Les principales stratégies à déployer pour que les choses avancent bien durant cette phase.
  • FAIRE CIRCULER L’INFORMATION : avoir des stratégies d’éducation et de sensibilisation.
  • RÉTROACTION. Intégrer de la rétroaction à la suite de la réalisation de petites étapes.
  • FAIRE DES PROJETS-PILOTES avec des alliés.
  • BIEN DÉFINIR LES RÔLES ET RESPONSABILITÉS de chacun et à chaque étape.
  • OBSERVATION ET ÉCOUTE. Adopter des pratiques d’observation et d’écoute active et documenter l’évolution de la démarche.
Les principales actions à éviter durant cette phase.
  • NE PAS COMMUNIQUER.
  • PRENDRE LES MOYENS POUR DES FINALITÉS.
  • FAIRE CAVALIER SEUL.
  • NE PAS RESPECTER LA CAPACITÉ ET LE RYTHME des organisations.

PHASE DU BILAN (après le changement)[modifier | modifier le wikicode]

Les 5 principales stratégies à déployer pour que les choses avancent bien durant cette phase.
  • PLANIFICATION. Bien planifier cette phase et instaurer une mécanique d’évaluation.
  • INDICATEURS. Se donner des indicateurs de mesure qui permettent d’identifier les succès et les manquements.
  • RÉTROACTION. Diffuser cette rétroaction. Documenter les obstacles et les erreurs, ce qui procure, une fois partagé publiquement, une crédibilité.
  • SUIVI. Avoir une phase d’analyse subséquente, un suivi aux trois à six mois pour réfléchir aux actions permettant d’assurer la pérennité du ou des changements proposés.
  • CONSACRER DU TEMPS DANS UNE OPTIQUE D’APPRENTISSAGE. Le bilan permet souvent de consolider l’équipe et les bonnes pratiques mises en place.
Les principales actions à éviter durant cette phase.
  • NE PAS DOCUMENTER et prendre pour acquis que ça va se faire. Éviter de faire cela en silo en ne sollicitant pas nos partenaires.
  • SURÉVALUER. Avoir trop d’ambition dans l’évaluation et trop de données à traiter.
  • FAIRE LE BRIEFING TROP TÔT OU TROP TARD. Saisir le bon moment.
  • NE JAMAIS RELIRE LE DOCUMENT.
  • AVOIR PEUR DE DIRE QU’ON S’EST TROMPÉ. Cacher certaines informations qui ne font pas notre affaire.

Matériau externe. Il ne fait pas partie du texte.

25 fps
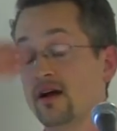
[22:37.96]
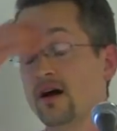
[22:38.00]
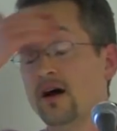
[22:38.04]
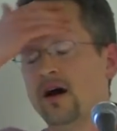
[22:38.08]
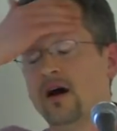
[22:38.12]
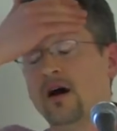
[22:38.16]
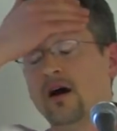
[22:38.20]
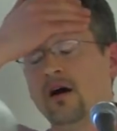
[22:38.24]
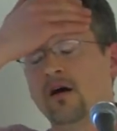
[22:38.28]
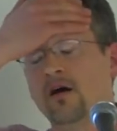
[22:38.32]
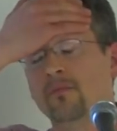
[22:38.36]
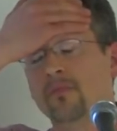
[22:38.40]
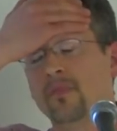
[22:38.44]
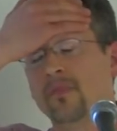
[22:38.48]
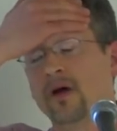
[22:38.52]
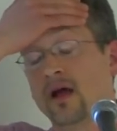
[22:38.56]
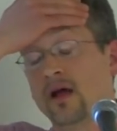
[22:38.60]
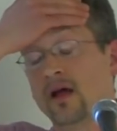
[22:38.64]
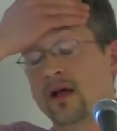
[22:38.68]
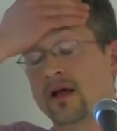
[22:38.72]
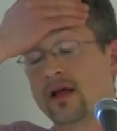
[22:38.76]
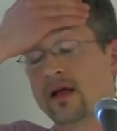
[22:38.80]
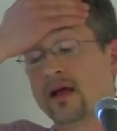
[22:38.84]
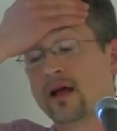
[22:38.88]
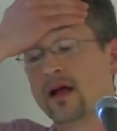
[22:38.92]
I, um,
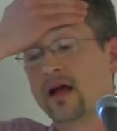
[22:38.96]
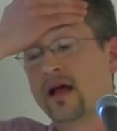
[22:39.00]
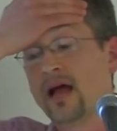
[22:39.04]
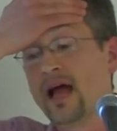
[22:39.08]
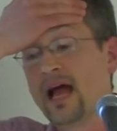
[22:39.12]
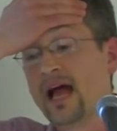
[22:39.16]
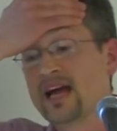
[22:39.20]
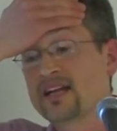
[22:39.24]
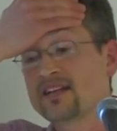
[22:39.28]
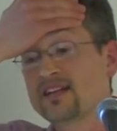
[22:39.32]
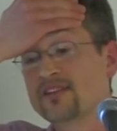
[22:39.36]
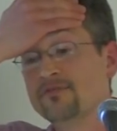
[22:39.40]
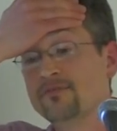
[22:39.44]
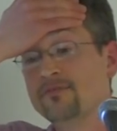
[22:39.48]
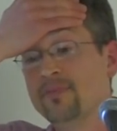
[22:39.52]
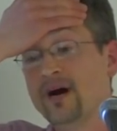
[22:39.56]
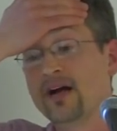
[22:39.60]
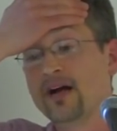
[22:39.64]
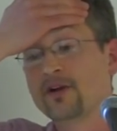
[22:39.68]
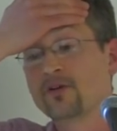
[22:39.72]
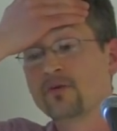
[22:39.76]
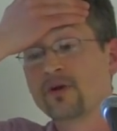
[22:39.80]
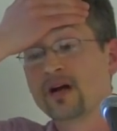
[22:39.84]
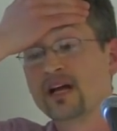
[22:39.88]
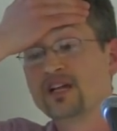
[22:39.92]
active
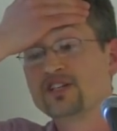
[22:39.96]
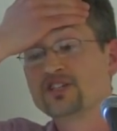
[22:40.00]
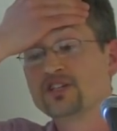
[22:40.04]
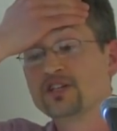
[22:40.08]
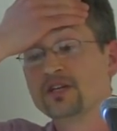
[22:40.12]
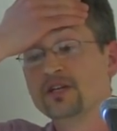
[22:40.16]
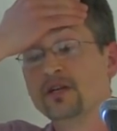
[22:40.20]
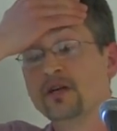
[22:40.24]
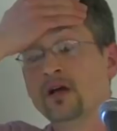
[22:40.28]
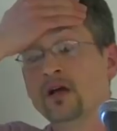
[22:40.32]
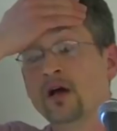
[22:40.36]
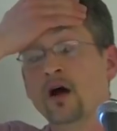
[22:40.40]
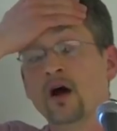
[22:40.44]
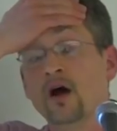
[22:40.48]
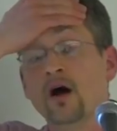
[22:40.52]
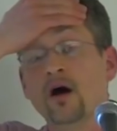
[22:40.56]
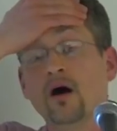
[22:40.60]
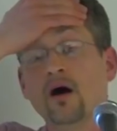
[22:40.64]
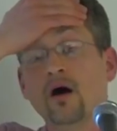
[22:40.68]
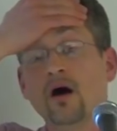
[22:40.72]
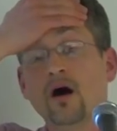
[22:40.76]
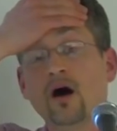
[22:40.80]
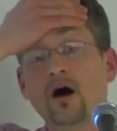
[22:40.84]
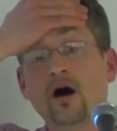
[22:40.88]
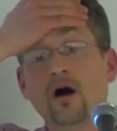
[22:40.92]
moderation
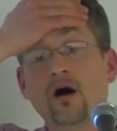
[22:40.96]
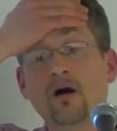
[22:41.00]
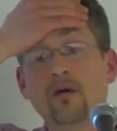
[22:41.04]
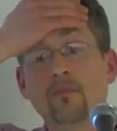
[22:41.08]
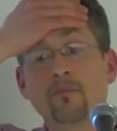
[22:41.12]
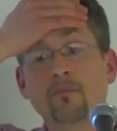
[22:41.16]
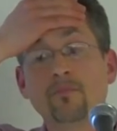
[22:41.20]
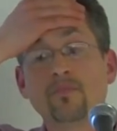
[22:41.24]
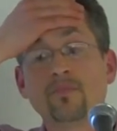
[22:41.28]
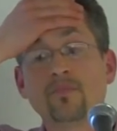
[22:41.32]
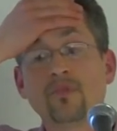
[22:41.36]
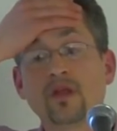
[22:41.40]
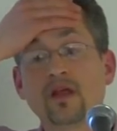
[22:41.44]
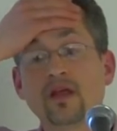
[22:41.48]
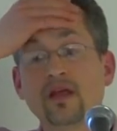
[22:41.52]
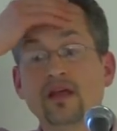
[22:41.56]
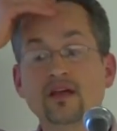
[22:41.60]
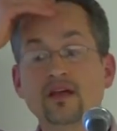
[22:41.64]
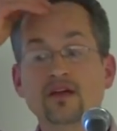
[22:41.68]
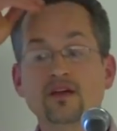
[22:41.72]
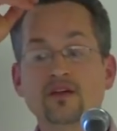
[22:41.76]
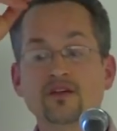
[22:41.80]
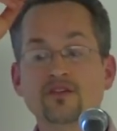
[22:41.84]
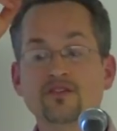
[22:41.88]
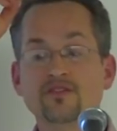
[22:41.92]
um,
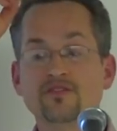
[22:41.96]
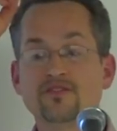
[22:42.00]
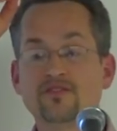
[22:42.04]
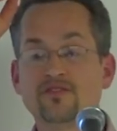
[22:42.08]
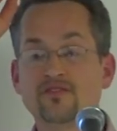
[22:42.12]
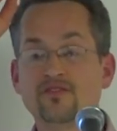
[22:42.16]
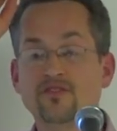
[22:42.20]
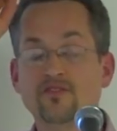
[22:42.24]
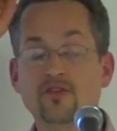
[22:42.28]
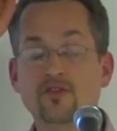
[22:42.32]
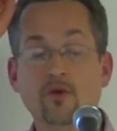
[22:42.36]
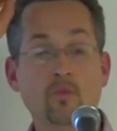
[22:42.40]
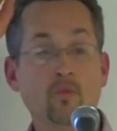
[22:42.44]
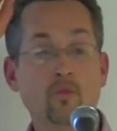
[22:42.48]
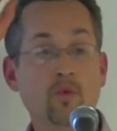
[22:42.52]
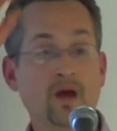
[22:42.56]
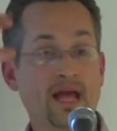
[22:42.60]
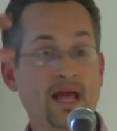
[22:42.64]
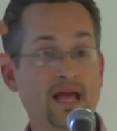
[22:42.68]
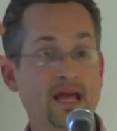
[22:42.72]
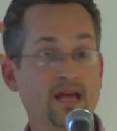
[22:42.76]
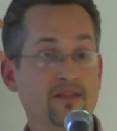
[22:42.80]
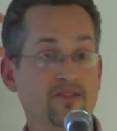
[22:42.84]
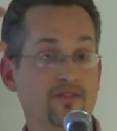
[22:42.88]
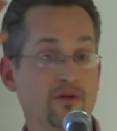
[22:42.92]
is the
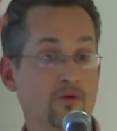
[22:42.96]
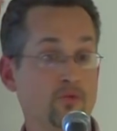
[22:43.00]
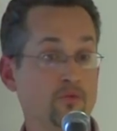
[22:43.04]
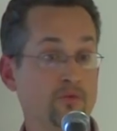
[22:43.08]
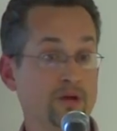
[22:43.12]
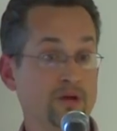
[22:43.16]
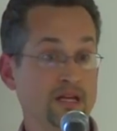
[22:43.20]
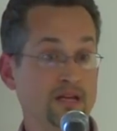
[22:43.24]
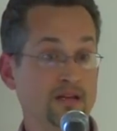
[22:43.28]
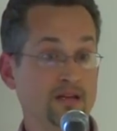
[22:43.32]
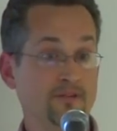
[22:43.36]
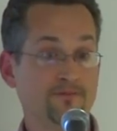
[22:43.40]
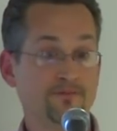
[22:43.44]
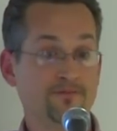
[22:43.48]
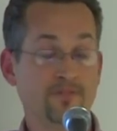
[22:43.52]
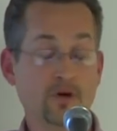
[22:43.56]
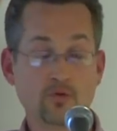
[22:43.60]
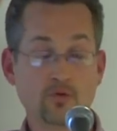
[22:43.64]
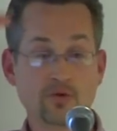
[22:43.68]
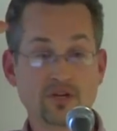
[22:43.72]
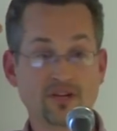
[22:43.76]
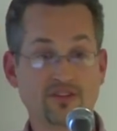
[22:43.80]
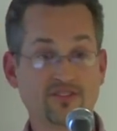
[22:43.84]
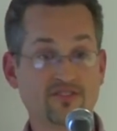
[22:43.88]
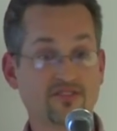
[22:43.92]
way that we
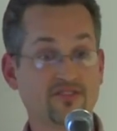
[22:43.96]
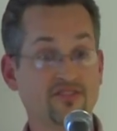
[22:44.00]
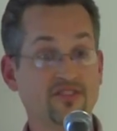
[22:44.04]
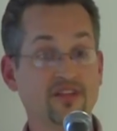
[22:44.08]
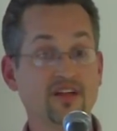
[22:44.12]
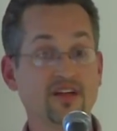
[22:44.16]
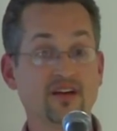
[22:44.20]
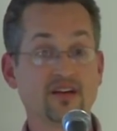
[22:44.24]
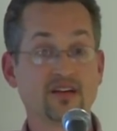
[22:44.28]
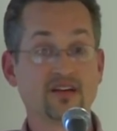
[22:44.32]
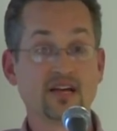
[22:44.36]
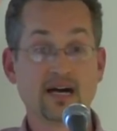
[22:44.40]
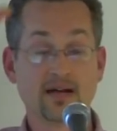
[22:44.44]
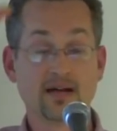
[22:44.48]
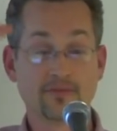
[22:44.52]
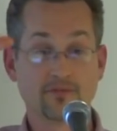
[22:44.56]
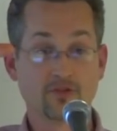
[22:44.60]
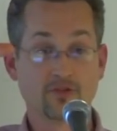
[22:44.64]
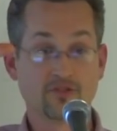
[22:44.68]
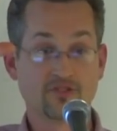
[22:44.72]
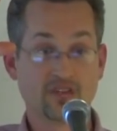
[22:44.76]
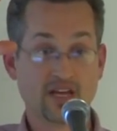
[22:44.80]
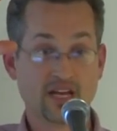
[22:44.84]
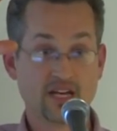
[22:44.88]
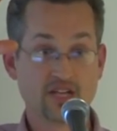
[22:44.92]
focus the
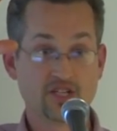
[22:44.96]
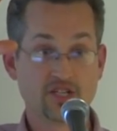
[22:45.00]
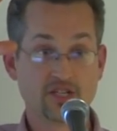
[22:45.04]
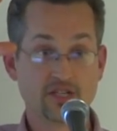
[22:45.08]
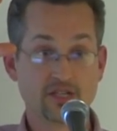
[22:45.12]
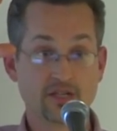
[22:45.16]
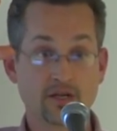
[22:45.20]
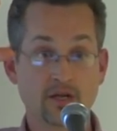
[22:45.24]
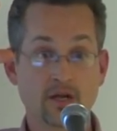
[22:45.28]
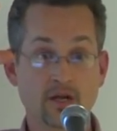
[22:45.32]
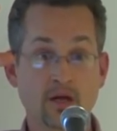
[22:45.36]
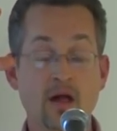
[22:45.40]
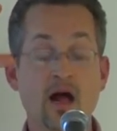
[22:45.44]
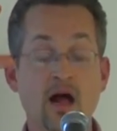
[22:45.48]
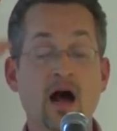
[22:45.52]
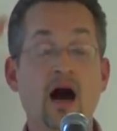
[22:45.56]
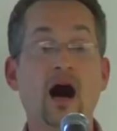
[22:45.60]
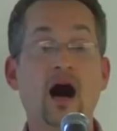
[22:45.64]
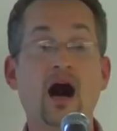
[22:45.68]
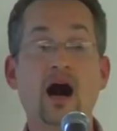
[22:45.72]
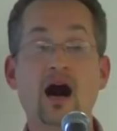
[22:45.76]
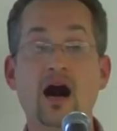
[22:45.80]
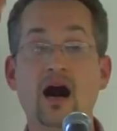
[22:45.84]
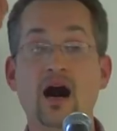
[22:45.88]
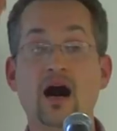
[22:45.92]
conversation
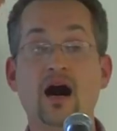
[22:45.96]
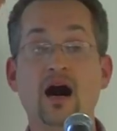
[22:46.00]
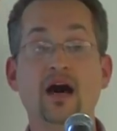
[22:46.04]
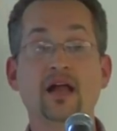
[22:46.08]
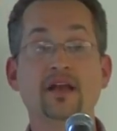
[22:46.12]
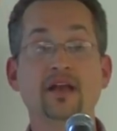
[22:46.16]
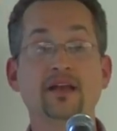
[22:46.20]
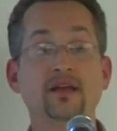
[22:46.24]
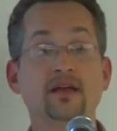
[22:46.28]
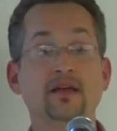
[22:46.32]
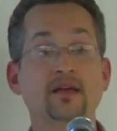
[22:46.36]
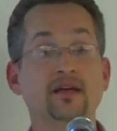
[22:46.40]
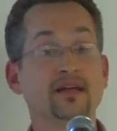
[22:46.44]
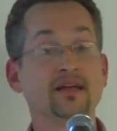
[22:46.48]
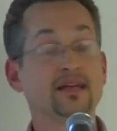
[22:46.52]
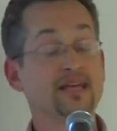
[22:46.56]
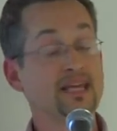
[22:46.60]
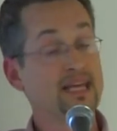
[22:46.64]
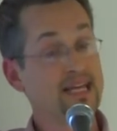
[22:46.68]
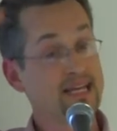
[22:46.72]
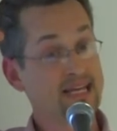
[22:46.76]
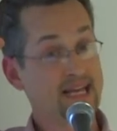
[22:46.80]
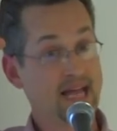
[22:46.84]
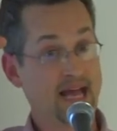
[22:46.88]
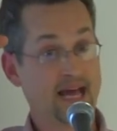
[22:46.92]
on
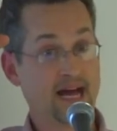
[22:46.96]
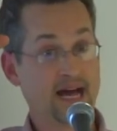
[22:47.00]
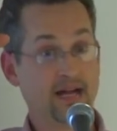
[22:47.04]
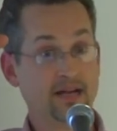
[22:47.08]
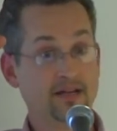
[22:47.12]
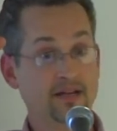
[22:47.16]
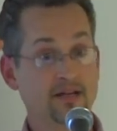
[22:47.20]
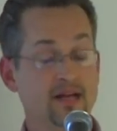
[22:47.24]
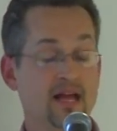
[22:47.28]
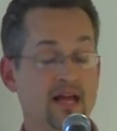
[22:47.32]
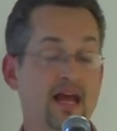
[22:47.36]
KiCad.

Conclusion[modifier | modifier le wikicode]

Les processus de changement sont de plus en plus complexes et nécessitent de savoir naviguer dans la turbulence et l’incertitude. Être agent de changement est très exigeant dans le contexte des transformations numériques qui marquent les organisations culturelles et la société en général.

Comme mentionné à quelques reprises dans ce court article, la documentation des processus expérimentés est essentielle pour identifier des leviers, des obstacles, mais également des attitudes favorisant le changement.

Si ce travail est bien mené, la contribution des agents de développement numérique sera marquante dans la création de ce « métier d’accompagnement » à l’heure où la majorité des institutions sont en crise et que se profilent à l’horizon des transitions majeures, numérique notamment.